Nem
sei durante quantos anos deixei de ver Júlia, a mulher que eu mais
amei na minha vida. Sei sim: dez anos.
Conheci
intimamente muitas mulheres, gostei de algumas, mas o sentimento que
nutri por elas não se comparava ao que senti por Júlia, tanto que
mal me lembro de todas as outras, enquanto a voz, a maneira de andar,
os olhos, a boca, os cabelos, o pescoço, os braços, as pernas, as
mãos, os pés de Júlia estão gravados para sempre na minha mente,
no meu coração, na minha carne.
Ela
era conhecida como Juju.
Eu
cantava para ela: “Juju, Juju...”
Ela
respondia:
“O
que é, meu balangandã?”
Eu
continuava:
“Aqui
estou eu, aí estás tu, minha Juju...”
“Meu
balangandã”, ela respondia.
E
cantávamos em dueto a canção toda. Uma canção popular boba, mas
as pessoas que se amam são sempre tolas.
E
eu era um palerma. Nem sabia o que era balangandã. Hoje eu sei, fui
ver no dicionário.
BALANGANDÃ.
Ornamento de metal em forma de figa, fruto, animal etc., que, preso a
outros, forma uma penca e é usado pelas baianas em dias de festa;
serve também como objeto decorativo, lembrança ou, se
miniaturizada, joia ou bijuteria; berenguendém. No passado era usado
especialmente na festa do Senhor do Bonfim, em Salvador, pendente da
cintura ou do pescoço das afro-brasileiras, e constituía amuleto
contra o mau-olhado e outras forças adversas.
Um
dia recebi um telefonema.
“Rafa?
Sabe quem está falando?”
Meu
coração disparou.
“Juju!”,
exclamei, quase gritando.
“Como
descobriu? Há dez anos que não nos falamos.”
“Jamais
esqueci sua voz, jamais você saiu do meu pensamento.”
“Eu
fiquei muito triste quando você não quis casar comigo.”
“Eu
era muito pobre e você muito rica.

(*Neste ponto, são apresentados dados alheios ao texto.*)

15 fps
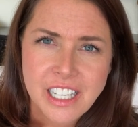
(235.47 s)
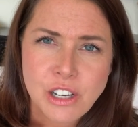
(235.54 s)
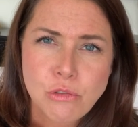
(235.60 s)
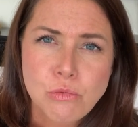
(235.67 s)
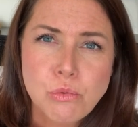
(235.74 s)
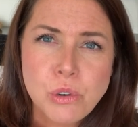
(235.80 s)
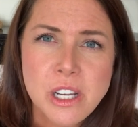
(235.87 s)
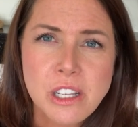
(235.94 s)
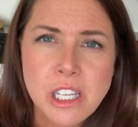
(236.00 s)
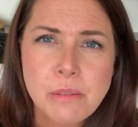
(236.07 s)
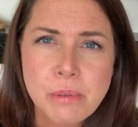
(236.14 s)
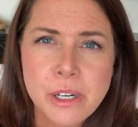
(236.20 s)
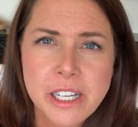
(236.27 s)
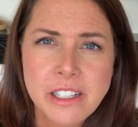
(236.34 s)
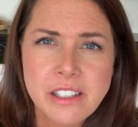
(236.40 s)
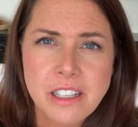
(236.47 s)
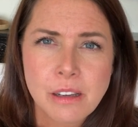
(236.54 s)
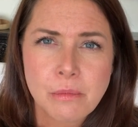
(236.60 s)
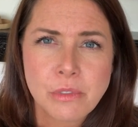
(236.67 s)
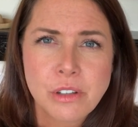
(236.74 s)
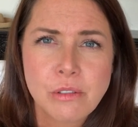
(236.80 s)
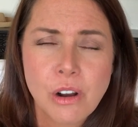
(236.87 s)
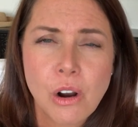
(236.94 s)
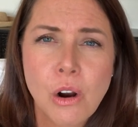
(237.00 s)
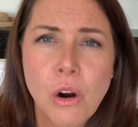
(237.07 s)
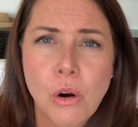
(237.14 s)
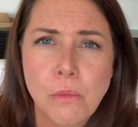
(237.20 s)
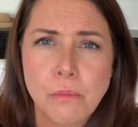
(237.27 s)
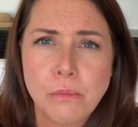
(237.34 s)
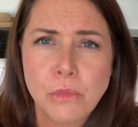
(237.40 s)
It really brings them
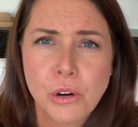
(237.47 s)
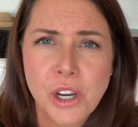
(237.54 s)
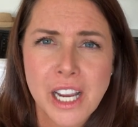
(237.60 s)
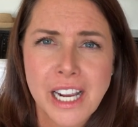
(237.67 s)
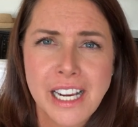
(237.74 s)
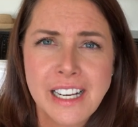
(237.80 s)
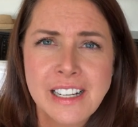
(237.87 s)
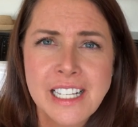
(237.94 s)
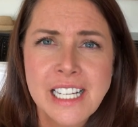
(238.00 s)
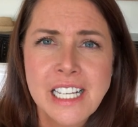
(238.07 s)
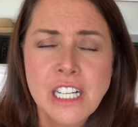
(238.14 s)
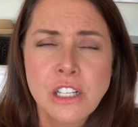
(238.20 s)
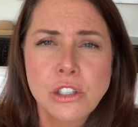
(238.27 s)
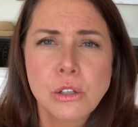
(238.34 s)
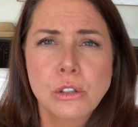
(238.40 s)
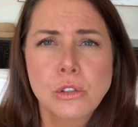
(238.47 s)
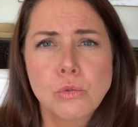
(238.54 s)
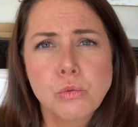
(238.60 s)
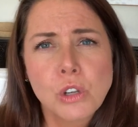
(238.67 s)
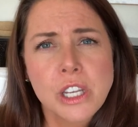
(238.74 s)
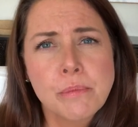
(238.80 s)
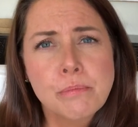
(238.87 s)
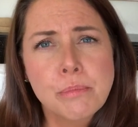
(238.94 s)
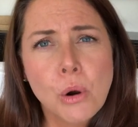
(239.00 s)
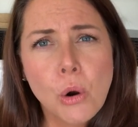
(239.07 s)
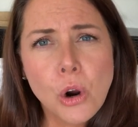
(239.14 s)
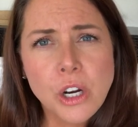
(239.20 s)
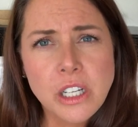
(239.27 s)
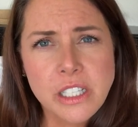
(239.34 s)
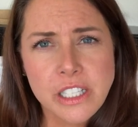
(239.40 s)
home, okay? So it's
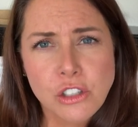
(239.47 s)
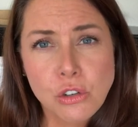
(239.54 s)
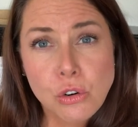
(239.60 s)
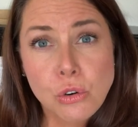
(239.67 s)
important, it'sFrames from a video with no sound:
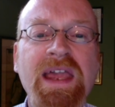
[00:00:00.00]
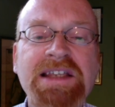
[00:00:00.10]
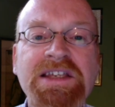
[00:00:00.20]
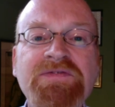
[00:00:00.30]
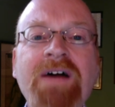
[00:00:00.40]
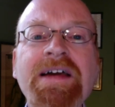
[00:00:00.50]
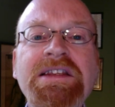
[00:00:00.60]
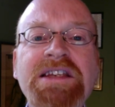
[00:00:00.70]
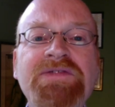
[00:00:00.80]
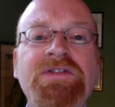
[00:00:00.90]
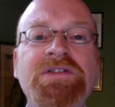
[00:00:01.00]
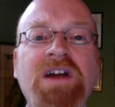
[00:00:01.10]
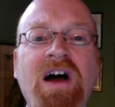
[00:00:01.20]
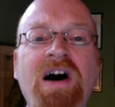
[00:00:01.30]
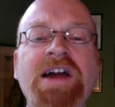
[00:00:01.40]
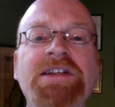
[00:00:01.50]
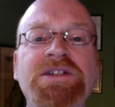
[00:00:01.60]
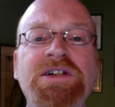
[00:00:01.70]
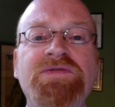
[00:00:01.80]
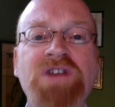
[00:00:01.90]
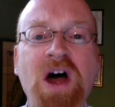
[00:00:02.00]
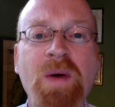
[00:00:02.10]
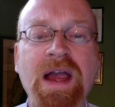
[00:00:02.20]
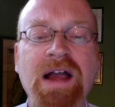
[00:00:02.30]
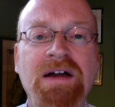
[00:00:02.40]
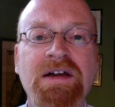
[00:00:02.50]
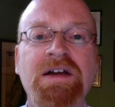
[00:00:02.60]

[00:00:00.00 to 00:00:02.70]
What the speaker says: It's a very different kind of knowing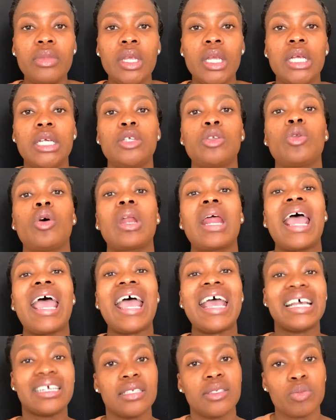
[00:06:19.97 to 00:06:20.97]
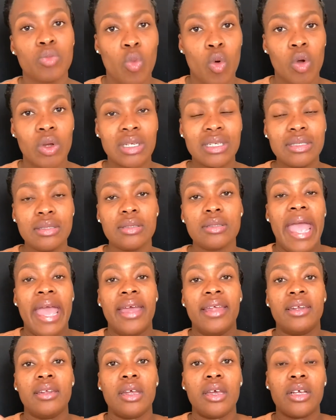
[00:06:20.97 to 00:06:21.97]
is not as moist
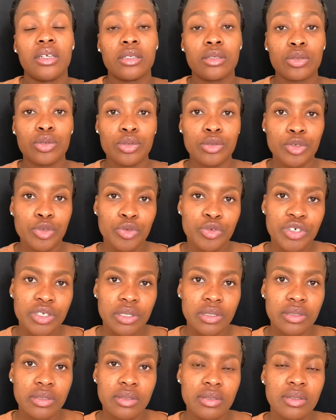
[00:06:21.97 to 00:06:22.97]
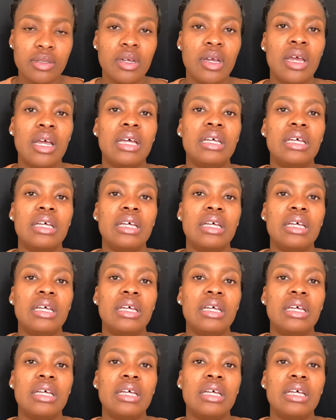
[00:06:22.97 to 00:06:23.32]
and a solutionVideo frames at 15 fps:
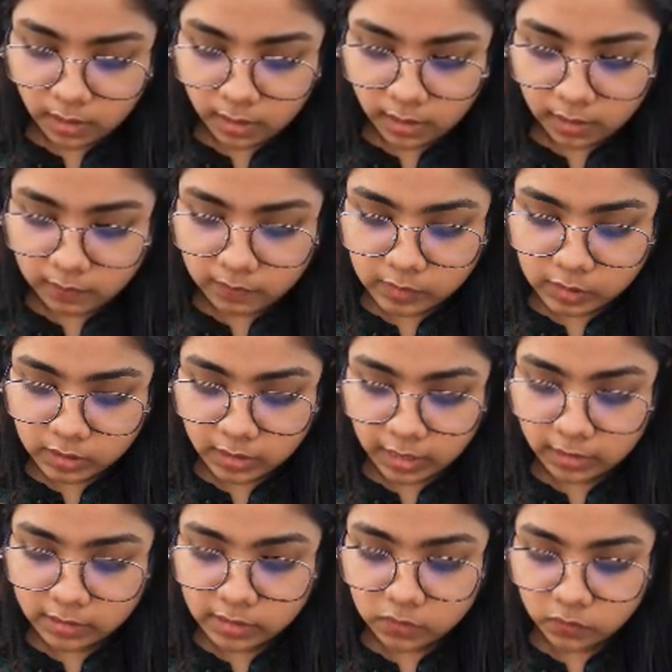mg, and
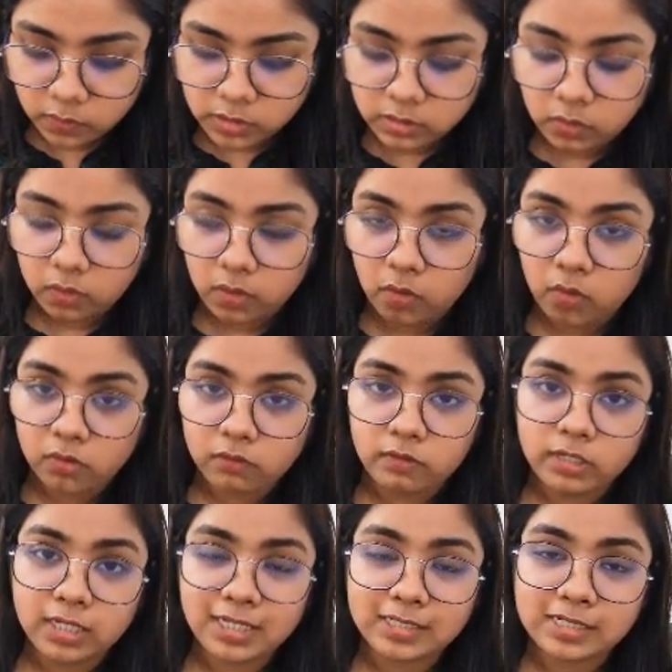as it was
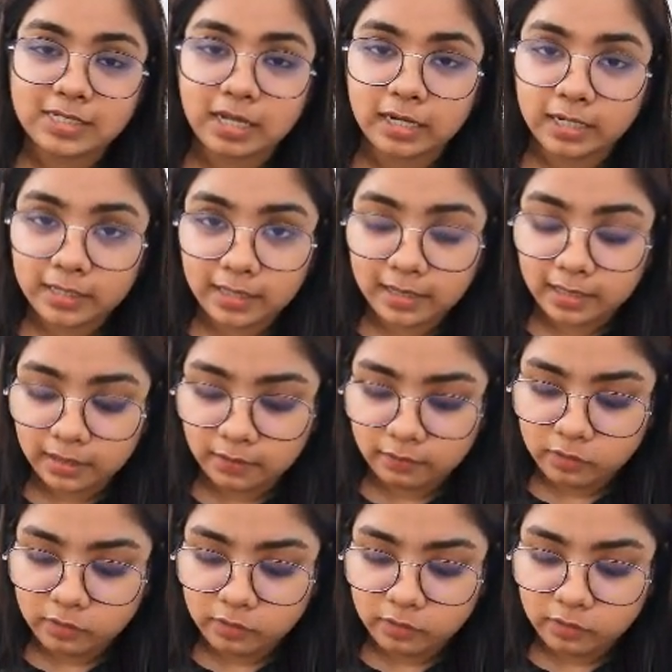already inside the lift,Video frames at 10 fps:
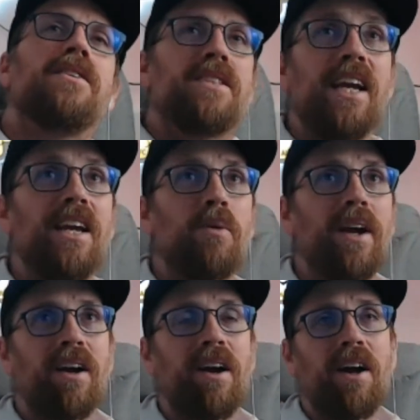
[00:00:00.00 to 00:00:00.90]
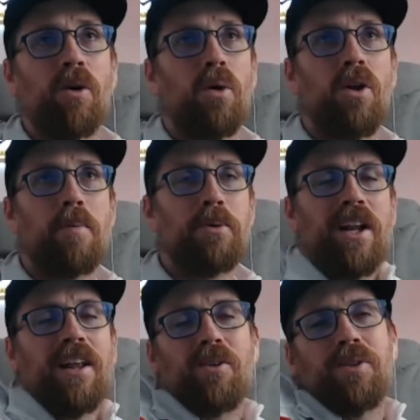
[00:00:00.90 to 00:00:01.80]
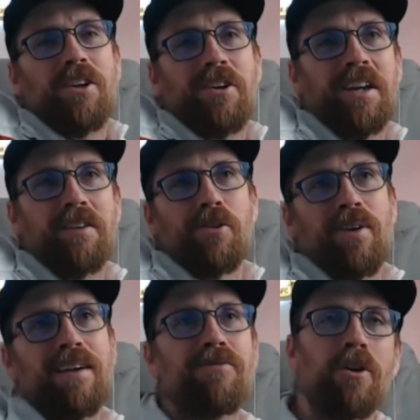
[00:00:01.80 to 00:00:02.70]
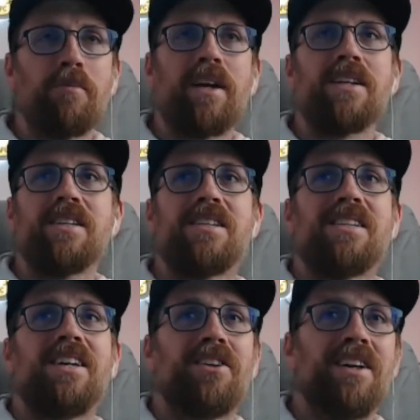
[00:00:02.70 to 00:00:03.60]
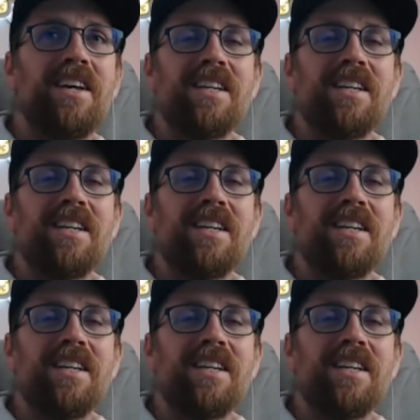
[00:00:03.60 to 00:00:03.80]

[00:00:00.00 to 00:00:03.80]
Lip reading: taking away a goal opportunity? I don't think you can give the red for it because it's still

E além disso você foi viajar.”
“Meus
pais se mudaram para Paris, eles tinham propriedade na França. Mas
eu lhe dei o meu endereço, pedi que me visitasse.”
“Eu
não tinha dinheiro para isso. E não tive coragem de dizer. Eu tinha
vergonha de ser pobre.”
Durante
um curto momento ambos ficamos calados.
“Você
se casou?”
“Não”,
respondi.
“Eu
me casei. E me separei um ano depois. Eu não gostava dele. Eu queria
me casar era com você... Vamos nos encontrar? Estou morrendo de
saudades.”
“Eu
também. Não parei de pensar em você um minuto durante esses anos
todos.”
Marcamos
o encontro.
Fiquei
um tempo enorme no espelho me vestindo.
Então
constatei uma coisa horrível. Durante os últimos dez anos eu, que
era elegante, esbelto, bonito, me tornara um sujeito gordo e
barrigudo. Não, eu não podia me encontrar com Juju. Quando me visse
ela ficaria horrorizada, até mesmo enojada com a minha obesidade.
Porém,
eu queria ver a minha Juju desesperadamente.
Fiquei
ansioso esperando a chegada de Juju. Como sempre, as mulheres se
atrasam.
Afinal
ela chegou. Fiquei horrorizado, senti vontade de morrer. Juju se
transformara (ou seria mais correto dizer se transtornara?) numa
mulher gorda, muito gorda. Inesperadamente deixei de sentir amor por
ela.
Mas
logo fui dominado por um pensamento redentor. Gorda como estava, Juju
não se incomodaria com minha obesidade. Então, que maravilha,
voltei a amá-la como antes.
Puxei
a cadeira para ela sentar.
Sentada,
Juju olhou para mim.
“Você
engordou muito”, ela disse.
Pude
ver nos seus olhos um sentimento de desdém, pior, de repulsa.